### [EXERCISE OBJECTIVE]
Word for word, repeat each line of the listing below.

### [EXERCISE MATERIALS]

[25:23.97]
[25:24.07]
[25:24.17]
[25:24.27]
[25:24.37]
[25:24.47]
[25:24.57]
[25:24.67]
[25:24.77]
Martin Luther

### [RESULT FOR THIS TASK]
[25:23.97]
[25:24.07]
[25:24.17]
[25:24.27]
[25:24.37]
[25:24.47]
[25:24.57]
[25:24.67]
[25:24.77]
Martin Luther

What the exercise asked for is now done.